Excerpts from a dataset
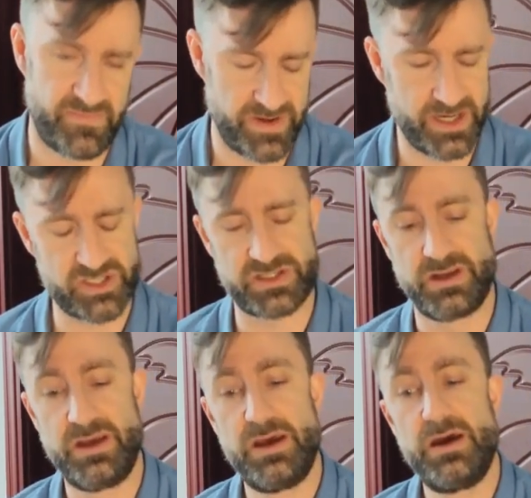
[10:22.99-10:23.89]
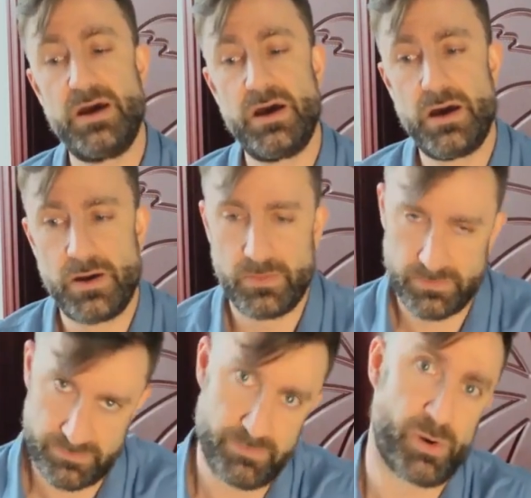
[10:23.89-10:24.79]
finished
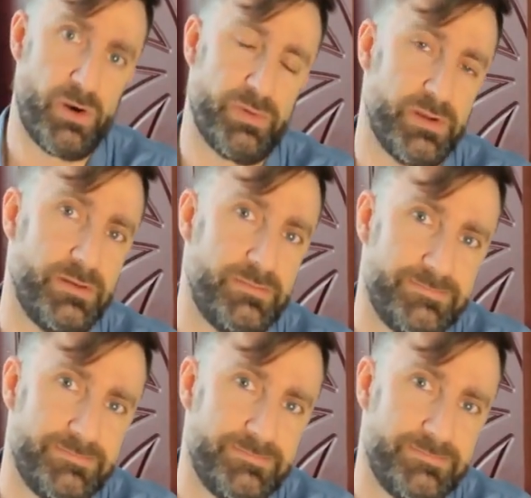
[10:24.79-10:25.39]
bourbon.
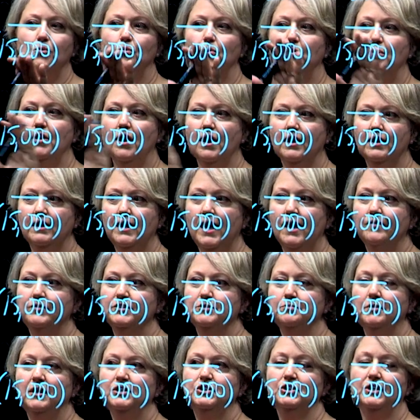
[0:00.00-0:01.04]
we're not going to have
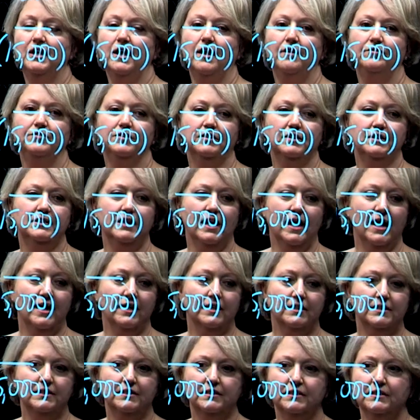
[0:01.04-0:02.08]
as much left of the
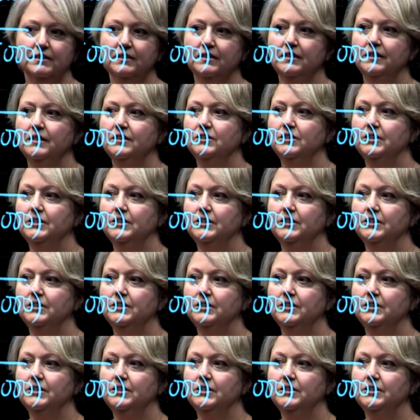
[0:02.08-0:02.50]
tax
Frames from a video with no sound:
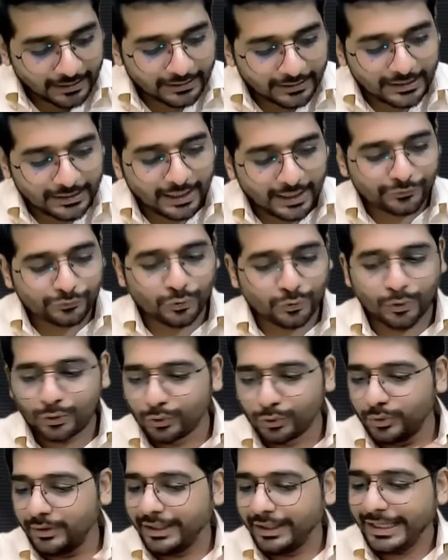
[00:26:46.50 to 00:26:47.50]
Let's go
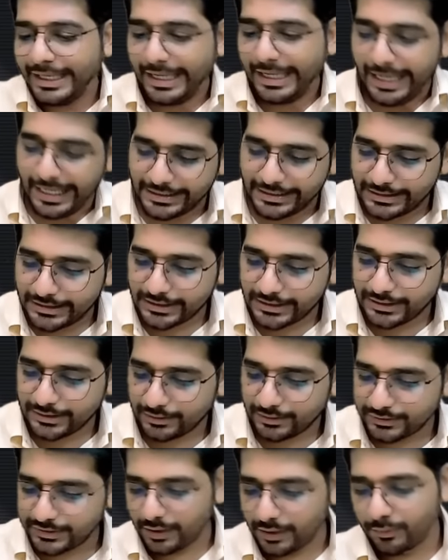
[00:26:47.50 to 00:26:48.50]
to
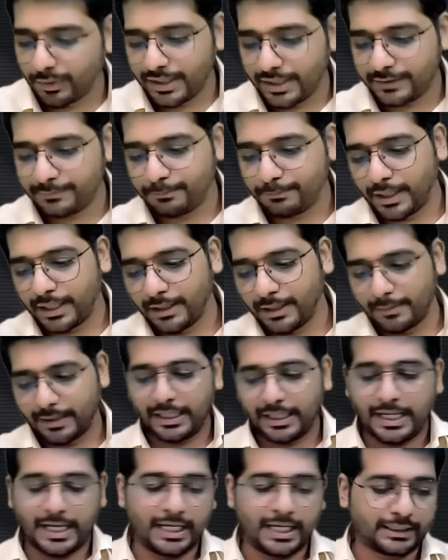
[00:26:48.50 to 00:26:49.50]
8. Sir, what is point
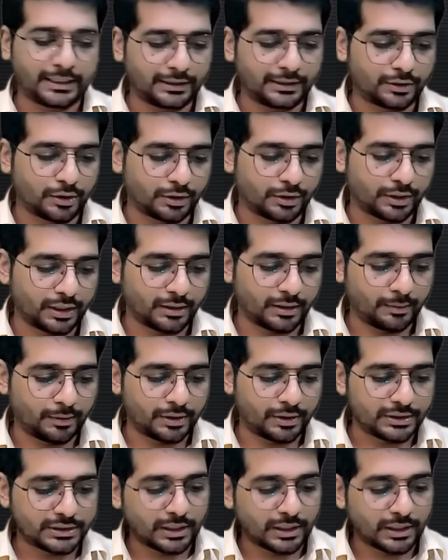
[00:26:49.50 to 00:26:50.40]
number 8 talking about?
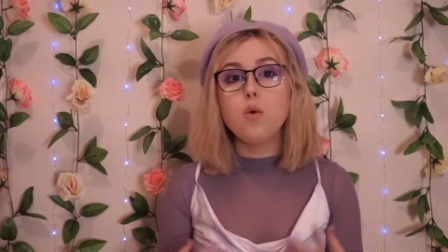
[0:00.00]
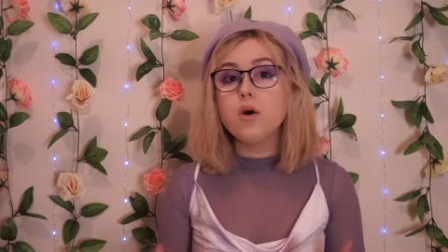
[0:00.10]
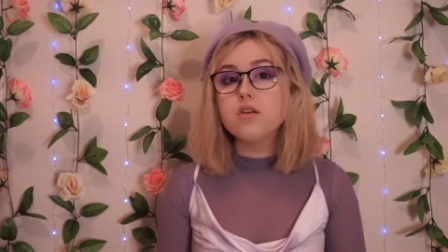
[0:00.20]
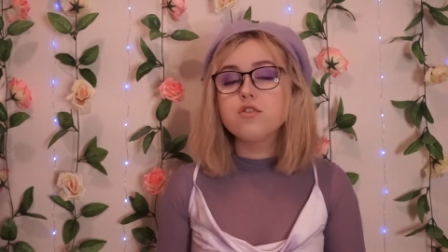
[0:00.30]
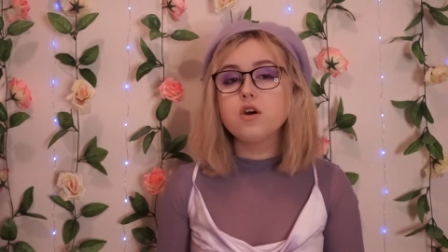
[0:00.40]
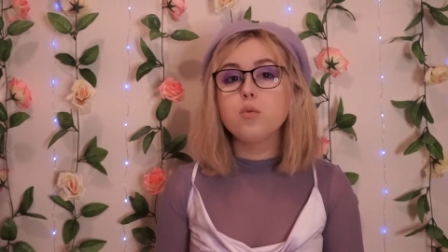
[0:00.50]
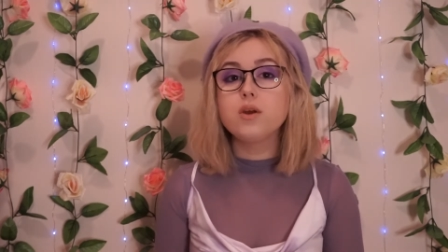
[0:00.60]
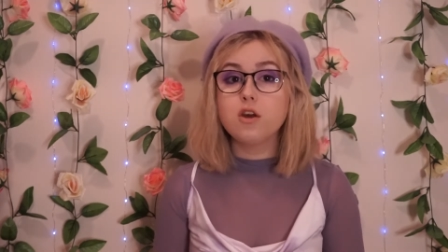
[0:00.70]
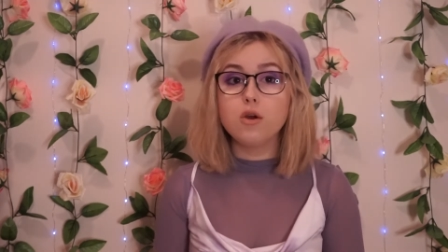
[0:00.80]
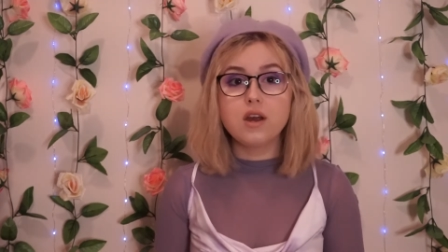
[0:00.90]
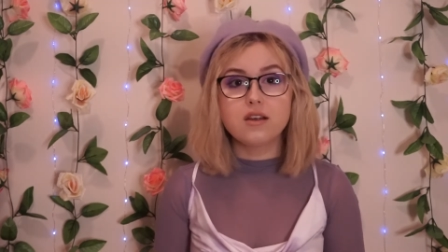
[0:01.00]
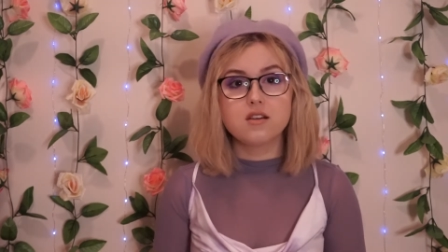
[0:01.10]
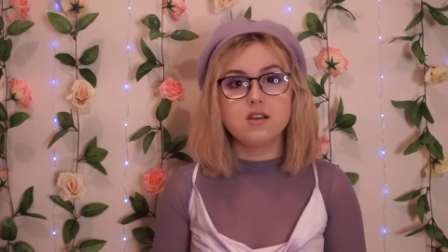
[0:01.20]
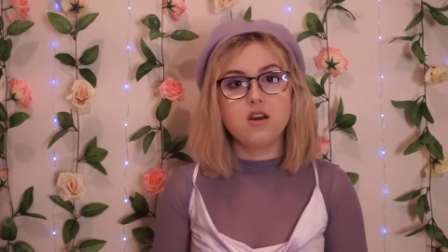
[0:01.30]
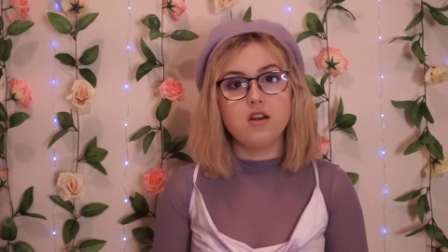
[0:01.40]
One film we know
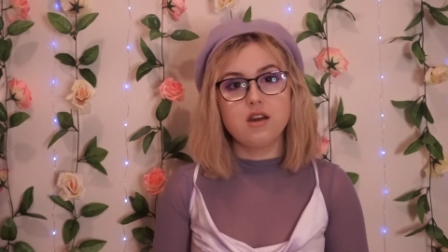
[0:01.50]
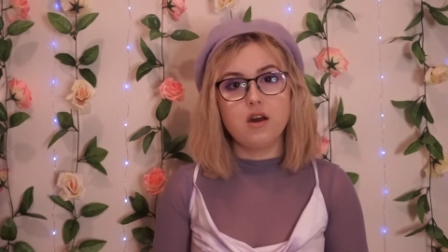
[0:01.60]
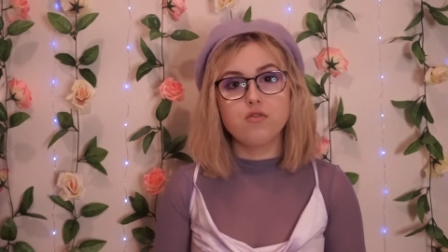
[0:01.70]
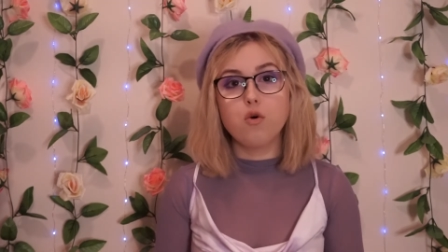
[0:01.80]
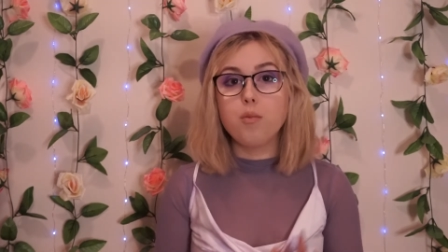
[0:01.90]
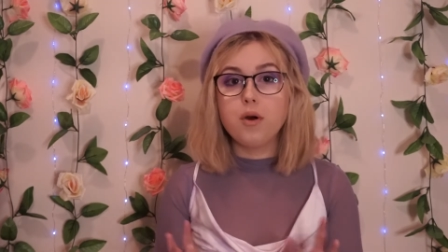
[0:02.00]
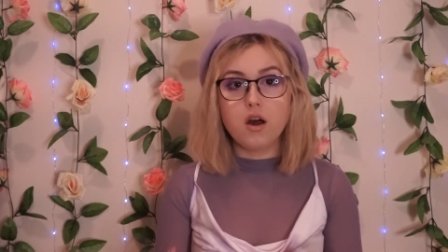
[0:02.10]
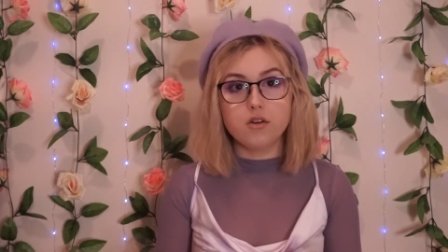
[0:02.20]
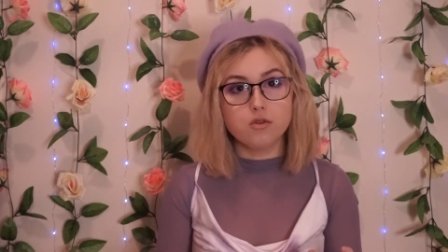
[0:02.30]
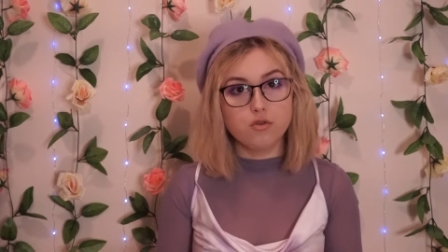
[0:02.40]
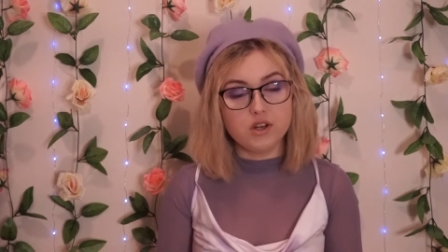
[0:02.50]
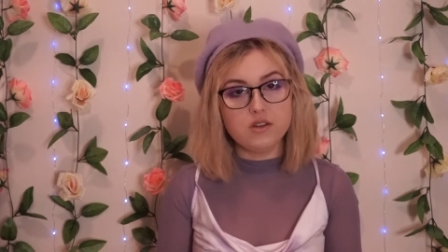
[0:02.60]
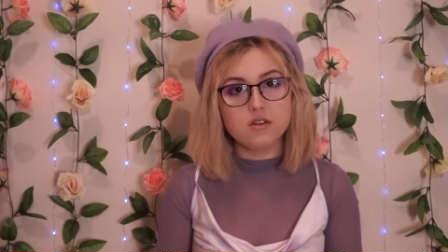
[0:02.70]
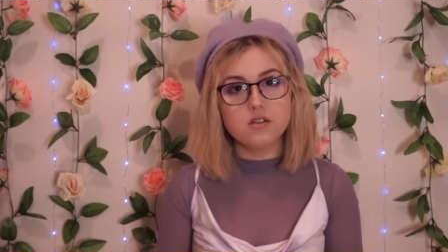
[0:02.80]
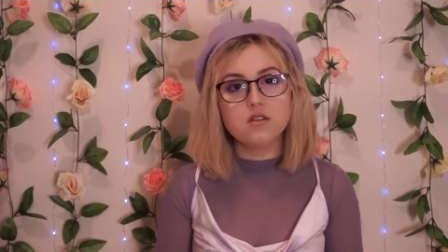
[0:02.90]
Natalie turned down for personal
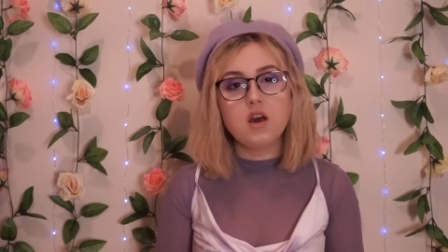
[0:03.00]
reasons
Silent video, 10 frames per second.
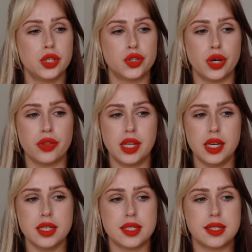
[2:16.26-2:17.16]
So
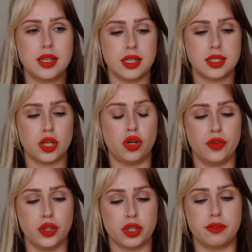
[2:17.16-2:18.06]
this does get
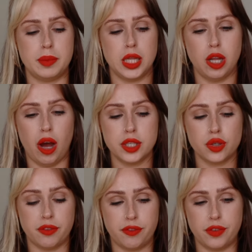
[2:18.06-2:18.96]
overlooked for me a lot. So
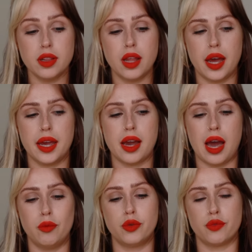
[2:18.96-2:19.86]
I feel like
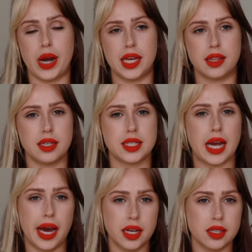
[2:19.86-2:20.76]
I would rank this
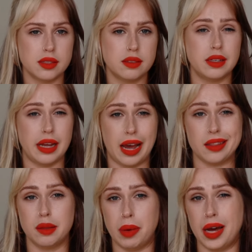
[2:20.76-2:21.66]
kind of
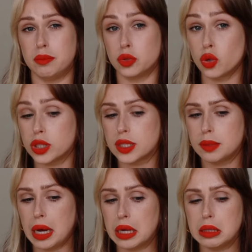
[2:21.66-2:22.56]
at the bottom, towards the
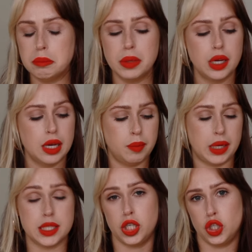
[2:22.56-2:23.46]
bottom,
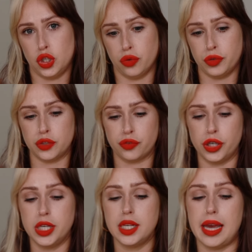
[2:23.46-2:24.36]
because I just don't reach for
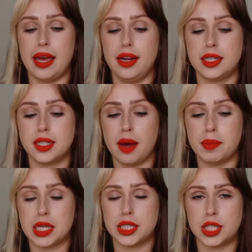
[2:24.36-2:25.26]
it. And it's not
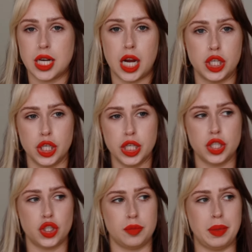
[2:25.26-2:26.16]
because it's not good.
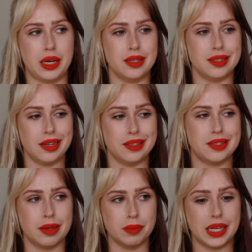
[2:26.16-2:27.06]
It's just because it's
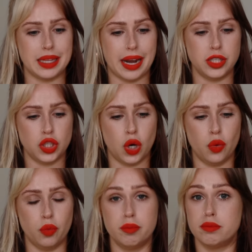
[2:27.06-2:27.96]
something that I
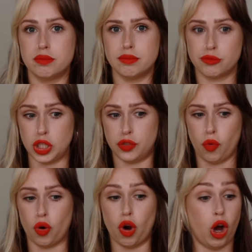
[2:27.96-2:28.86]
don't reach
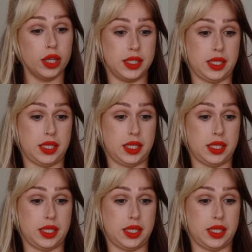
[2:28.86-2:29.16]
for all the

▸ WORK INSTRUCTION: Each record above, in full: return it exactly, pictures excluded.

▸ RESULT OF THIS EXERCISE:
[10:22.99-10:23.89]
[10:23.89-10:24.79]
finished
[10:24.79-10:25.39]
bourbon.
[0:00.00-0:01.04]
we're not going to have
[0:01.04-0:02.08]
as much left of the
[0:02.08-0:02.50]
tax
Frames from a video with no sound:
[00:26:46.50 to 00:26:47.50]
Let's go
[00:26:47.50 to 00:26:48.50]
to
[00:26:48.50 to 00:26:49.50]
8. Sir, what is point
[00:26:49.50 to 00:26:50.40]
number 8 talking about?
[0:00.00]
[0:00.10]
[0:00.20]
[0:00.30]
[0:00.40]
[0:00.50]
[0:00.60]
[0:00.70]
[0:00.80]
[0:00.90]
[0:01.00]
[0:01.10]
[0:01.20]
[0:01.30]
[0:01.40]
One film we know
[0:01.50]
[0:01.60]
[0:01.70]
[0:01.80]
[0:01.90]
[0:02.00]
[0:02.10]
[0:02.20]
[0:02.30]
[0:02.40]
[0:02.50]
[0:02.60]
[0:02.70]
[0:02.80]
[0:02.90]
Natalie turned down for personal
[0:03.00]
reasons
Silent video, 10 frames per second.
[2:16.26-2:17.16]
So
[2:17.16-2:18.06]
this does get
[2:18.06-2:18.96]
overlooked for me a lot. So
[2:18.96-2:19.86]
I feel like
[2:19.86-2:20.76]
I would rank this
[2:20.76-2:21.66]
kind of
[2:21.66-2:22.56]
at the bottom, towards the
[2:22.56-2:23.46]
bottom,
[2:23.46-2:24.36]
because I just don't reach for
[2:24.36-2:25.26]
it. And it's not
[2:25.26-2:26.16]
because it's not good.
[2:26.16-2:27.06]
It's just because it's
[2:27.06-2:27.96]
something that I
[2:27.96-2:28.86]
don't reach
[2:28.86-2:29.16]
for all the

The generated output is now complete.